■ **Exercise goal**: The pictures are to be omitted when the entries are reproduced exactly.

[Stored data]

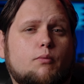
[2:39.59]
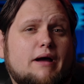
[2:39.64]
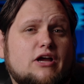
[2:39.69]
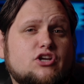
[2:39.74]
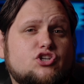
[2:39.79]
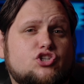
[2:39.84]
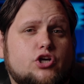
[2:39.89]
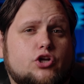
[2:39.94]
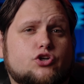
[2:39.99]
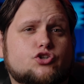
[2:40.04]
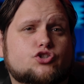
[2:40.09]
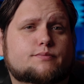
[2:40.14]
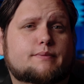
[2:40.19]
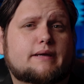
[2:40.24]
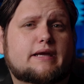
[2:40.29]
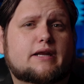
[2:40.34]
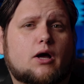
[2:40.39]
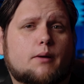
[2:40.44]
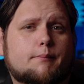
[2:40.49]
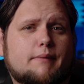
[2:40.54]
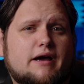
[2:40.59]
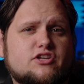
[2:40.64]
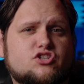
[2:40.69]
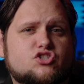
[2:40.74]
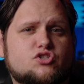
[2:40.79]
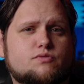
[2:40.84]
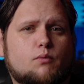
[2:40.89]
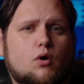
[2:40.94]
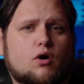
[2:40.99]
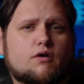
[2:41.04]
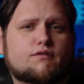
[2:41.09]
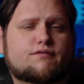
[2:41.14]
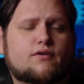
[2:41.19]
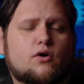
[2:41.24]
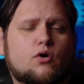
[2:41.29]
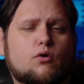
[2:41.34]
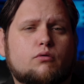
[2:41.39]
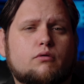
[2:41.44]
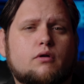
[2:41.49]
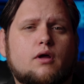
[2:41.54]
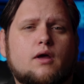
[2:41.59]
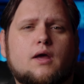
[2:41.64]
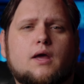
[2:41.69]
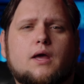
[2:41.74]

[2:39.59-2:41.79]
my shutter speed on my smartphone,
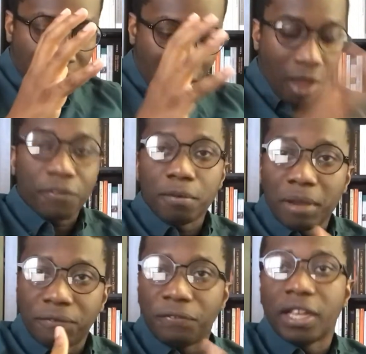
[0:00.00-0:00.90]

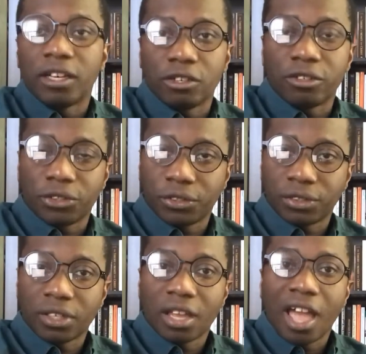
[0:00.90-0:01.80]
Government
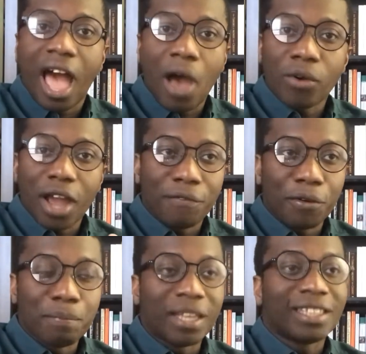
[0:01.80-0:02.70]
failures. How
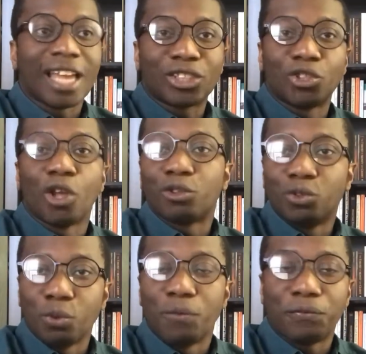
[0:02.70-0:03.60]
government does
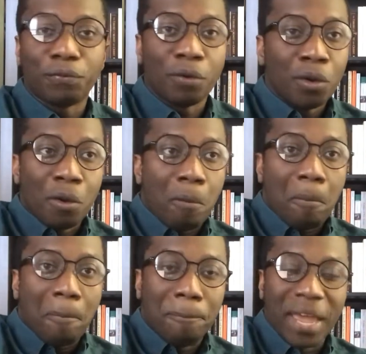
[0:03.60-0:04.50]
not do
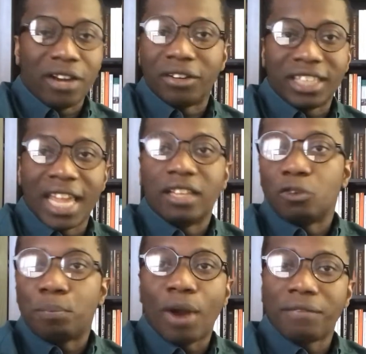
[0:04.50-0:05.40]
better than
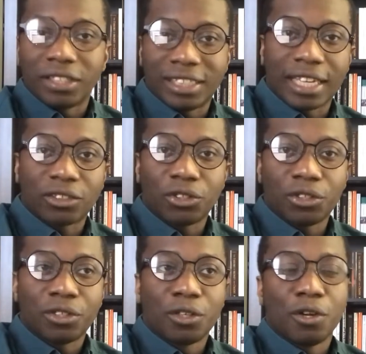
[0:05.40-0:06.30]
the private sector.
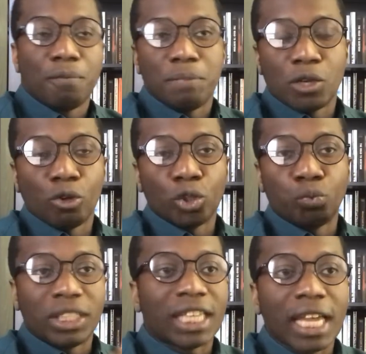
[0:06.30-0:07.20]
Because
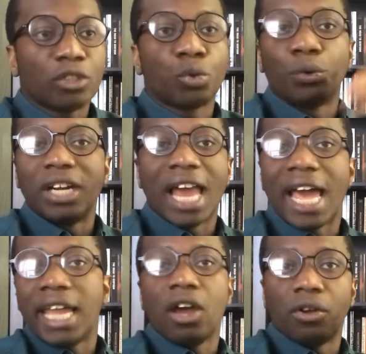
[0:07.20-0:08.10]
we tend to
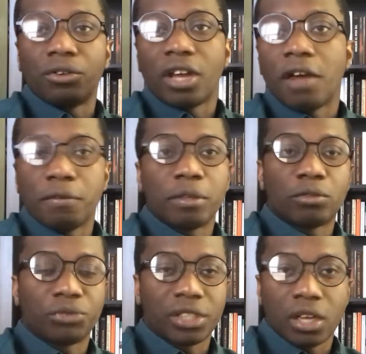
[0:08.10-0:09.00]
rely on the
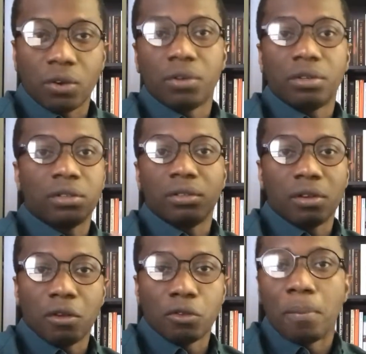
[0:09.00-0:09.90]
government to say, oh,
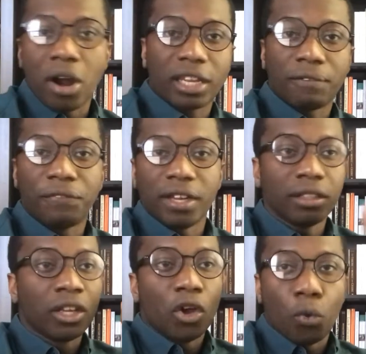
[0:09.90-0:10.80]
the market
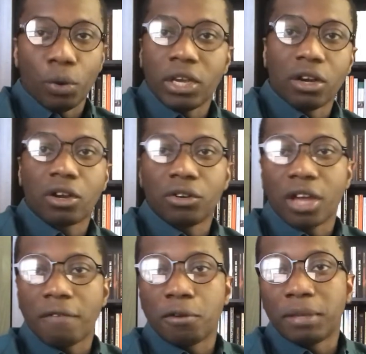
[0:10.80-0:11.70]
failed, we're going to call the
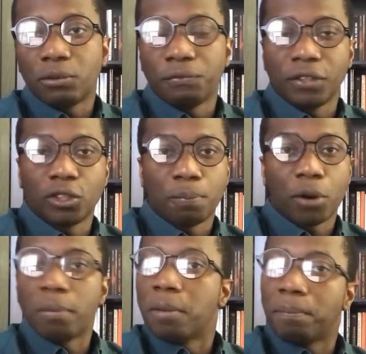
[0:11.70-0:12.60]
government to fix the
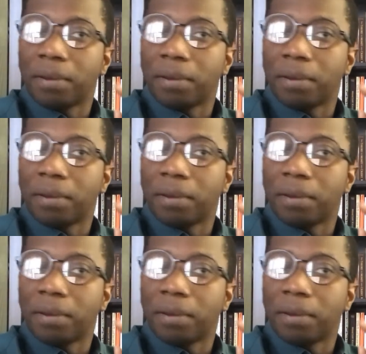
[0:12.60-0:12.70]
problem.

■ **Solution to this task**:
[2:39.59]
[2:39.64]
[2:39.69]
[2:39.74]
[2:39.79]
[2:39.84]
[2:39.89]
[2:39.94]
[2:39.99]
[2:40.04]
[2:40.09]
[2:40.14]
[2:40.19]
[2:40.24]
[2:40.29]
[2:40.34]
[2:40.39]
[2:40.44]
[2:40.49]
[2:40.54]
[2:40.59]
[2:40.64]
[2:40.69]
[2:40.74]
[2:40.79]
[2:40.84]
[2:40.89]
[2:40.94]
[2:40.99]
[2:41.04]
[2:41.09]
[2:41.14]
[2:41.19]
[2:41.24]
[2:41.29]
[2:41.34]
[2:41.39]
[2:41.44]
[2:41.49]
[2:41.54]
[2:41.59]
[2:41.64]
[2:41.69]
[2:41.74]

[2:39.59-2:41.79]
my shutter speed on my smartphone,
[0:00.00-0:00.90]

[0:00.90-0:01.80]
Government
[0:01.80-0:02.70]
failures. How
[0:02.70-0:03.60]
government does
[0:03.60-0:04.50]
not do
[0:04.50-0:05.40]
better than
[0:05.40-0:06.30]
the private sector.
[0:06.30-0:07.20]
Because
[0:07.20-0:08.10]
we tend to
[0:08.10-0:09.00]
rely on the
[0:09.00-0:09.90]
government to say, oh,
[0:09.90-0:10.80]
the market
[0:10.80-0:11.70]
failed, we're going to call the
[0:11.70-0:12.60]
government to fix the
[0:12.60-0:12.70]
problem.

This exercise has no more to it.